Piove, quella pioggerella sottile e bastarda che ti entra nelle ossa e nelle scarpe, ancora non completamente asciutte dopo il mancato avvistamento di balene dell’altro giorno.

Ma qui non ci si fa fermare dal meteo avverso e si viene così ricompensati da Faial, un’isola piena di sole.

Il porto è uno spettacolo di colori. Qui si fermano le imbarcazioni che attraversano l’oceano, solitari navigatori o gruppi di avventurieri. Ognuno lascia il suo ricordo sulla pietra del molo, con una grandissima varietà di murales.

Tradizione vuole che si vada a bere un gin tonic da Peter, storico bar dell’isola, appena arrivati dalla traversata.

Noi, che abbiamo solo traghettato per mezz’oretta scarsa e siamo anche astemi optiamo per una più sobria sopa do dia, che consumata in un locale così ricco di storia ti fa sentire comunque un po’ lupo di mare.

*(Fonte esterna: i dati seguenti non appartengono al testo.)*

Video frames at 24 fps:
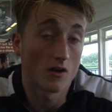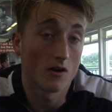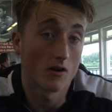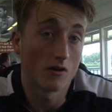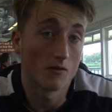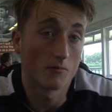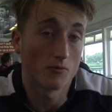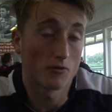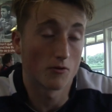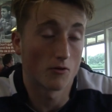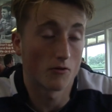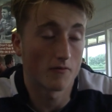
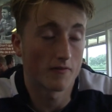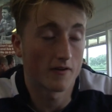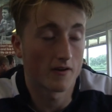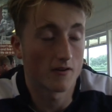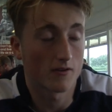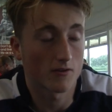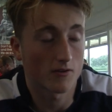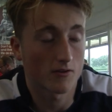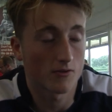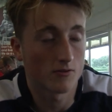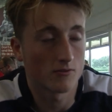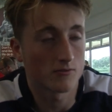Okay. Northern
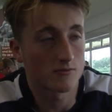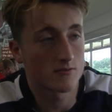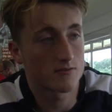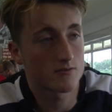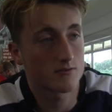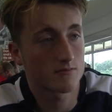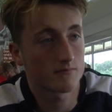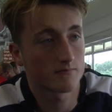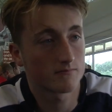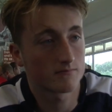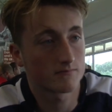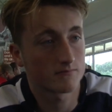Ireland
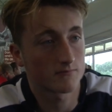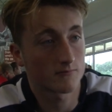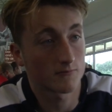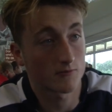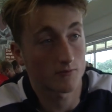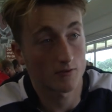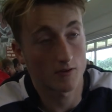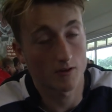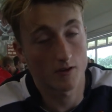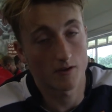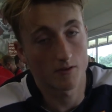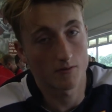coach
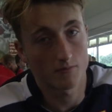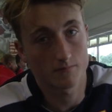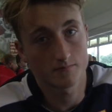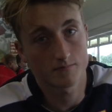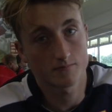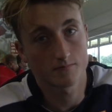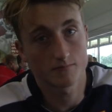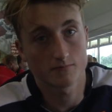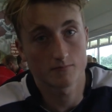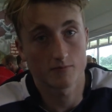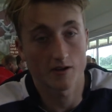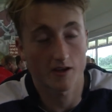
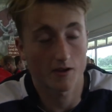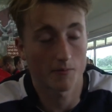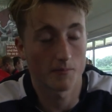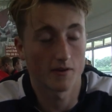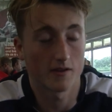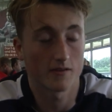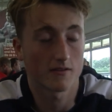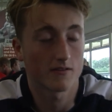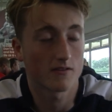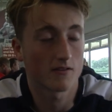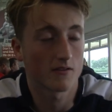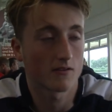
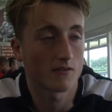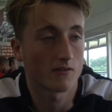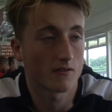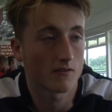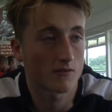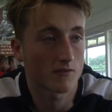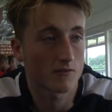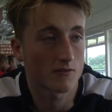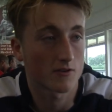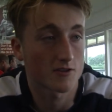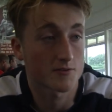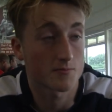recommended to
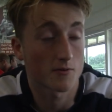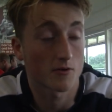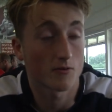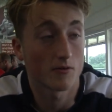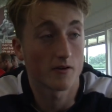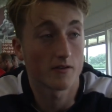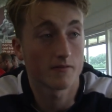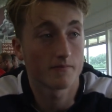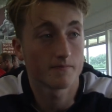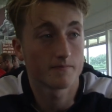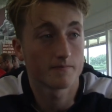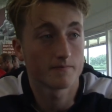Chris
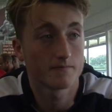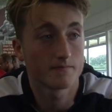McGowan.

Camminiamo per Horta, la cittadina più popolosa, scoprendo la fabbrica delle balene, il luogo dove venivano portate dopo essere state catturate e uccise. Visitiamo l’acquario, che sembra lo sgabuzzino del più famoso simile di Genova, ma dove gli animali vengono curati e riportati a casa, nell’oceano.

Riprendiamo il traghetto nel tardo pomeriggio, sulla nostra isola c’è la settimana dei balenieri, evento che mobilita un paese intero con street food, bancarelle e danze popolare azzorriane.

Nel mentre il cielo si apre e lui, Pico, il vulcano da scalare, esce dalle nuvole al tramonto come una vera star.

Senza controllo e previsioni, quest’isola è meravigliosa.